* Exercise
The pictures must be left out, while the rest of the data is copied exactly.

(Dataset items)
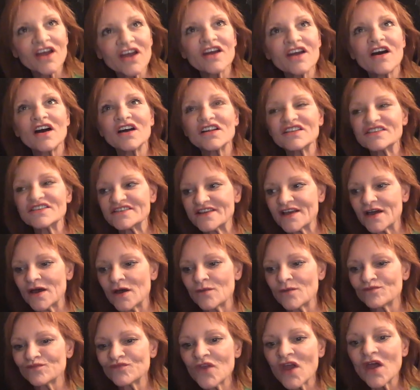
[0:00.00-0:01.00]
and got
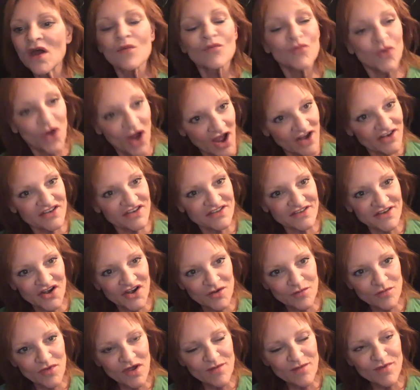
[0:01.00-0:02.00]
some practice
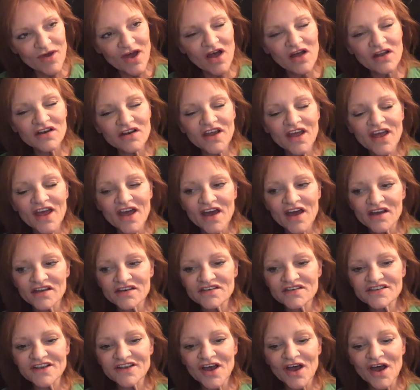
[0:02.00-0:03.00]
under my belt
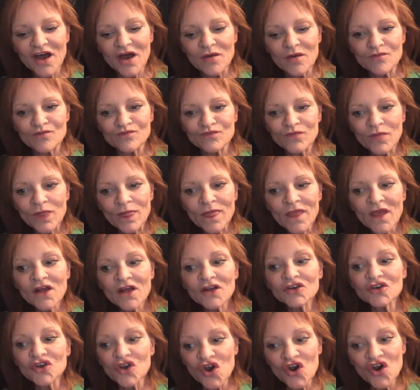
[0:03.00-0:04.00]
and
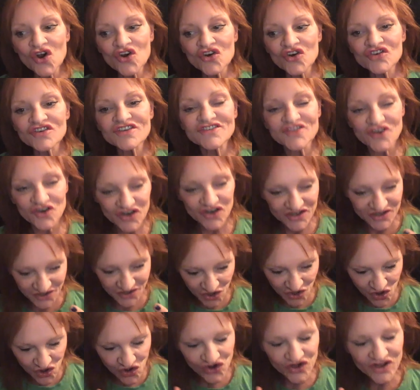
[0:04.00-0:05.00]
started
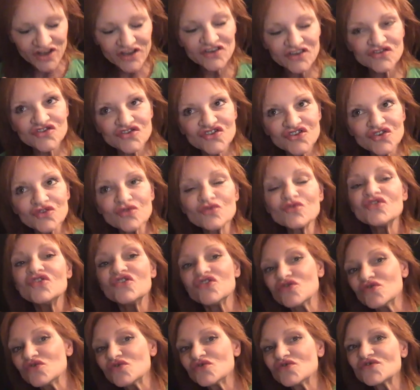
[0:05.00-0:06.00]
learning to
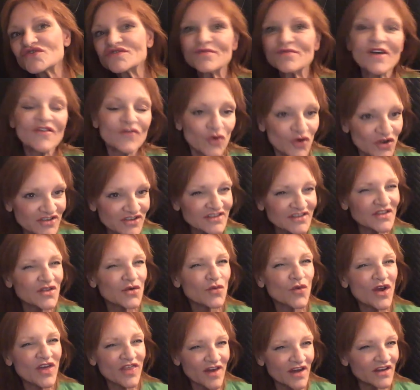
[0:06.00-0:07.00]
use my voice in the
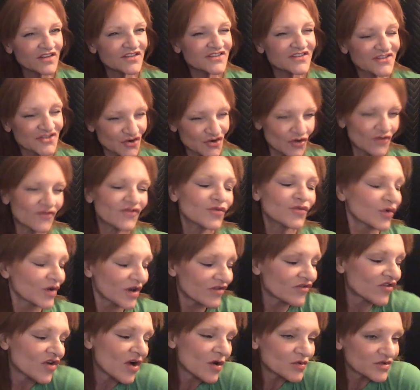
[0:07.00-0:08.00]
way that served
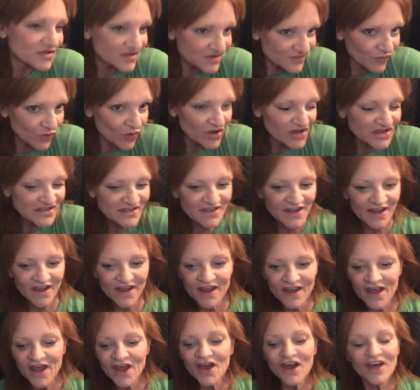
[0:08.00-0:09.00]
whatever I was
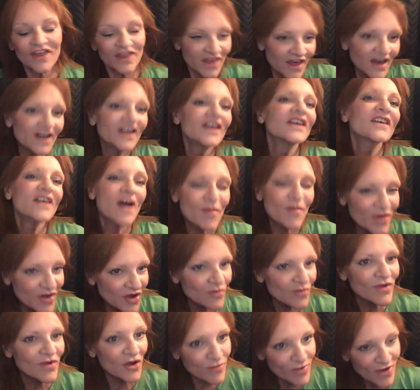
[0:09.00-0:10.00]
voicing, then it got better
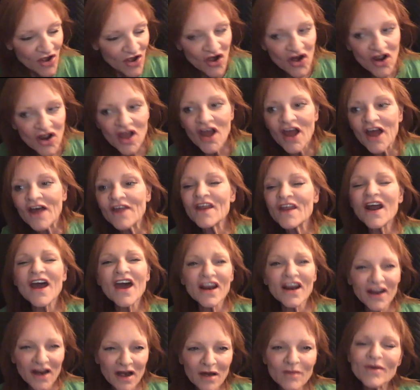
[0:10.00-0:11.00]
and better and better. And then I
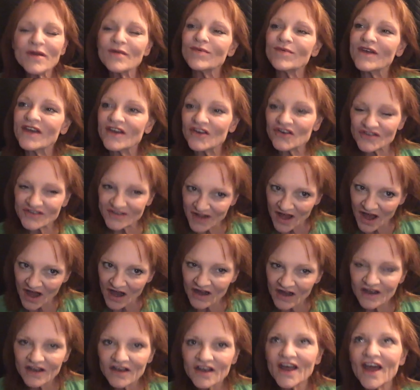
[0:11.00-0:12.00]
had a little bit of beginner's
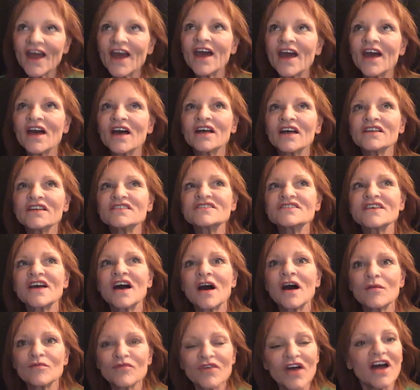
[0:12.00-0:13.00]
luck and
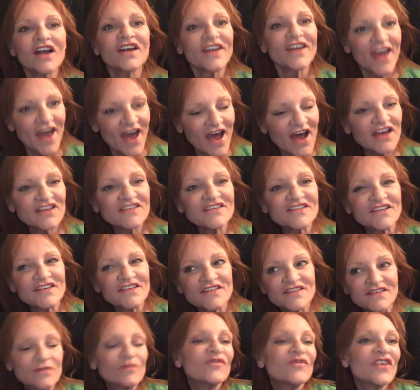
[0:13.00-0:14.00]
got cast
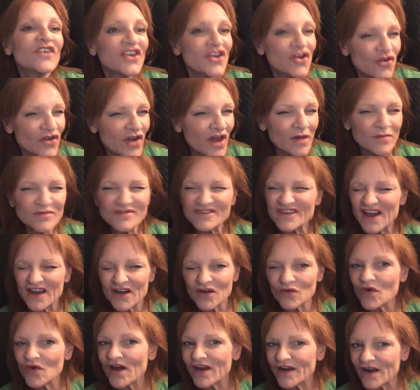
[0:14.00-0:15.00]
in some video games kind
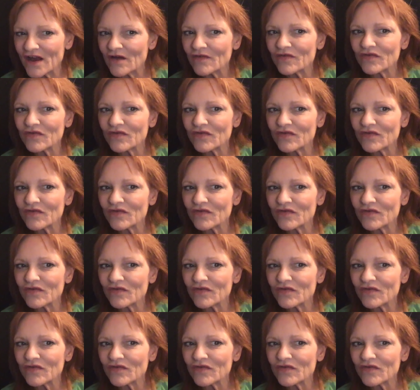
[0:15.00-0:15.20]
of right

* Output below
[0:00.00-0:01.00]
and got
[0:01.00-0:02.00]
some practice
[0:02.00-0:03.00]
under my belt
[0:03.00-0:04.00]
and
[0:04.00-0:05.00]
started
[0:05.00-0:06.00]
learning to
[0:06.00-0:07.00]
use my voice in the
[0:07.00-0:08.00]
way that served
[0:08.00-0:09.00]
whatever I was
[0:09.00-0:10.00]
voicing, then it got better
[0:10.00-0:11.00]
and better and better. And then I
[0:11.00-0:12.00]
had a little bit of beginner's
[0:12.00-0:13.00]
luck and
[0:13.00-0:14.00]
got cast
[0:14.00-0:15.00]
in some video games kind
[0:15.00-0:15.20]
of right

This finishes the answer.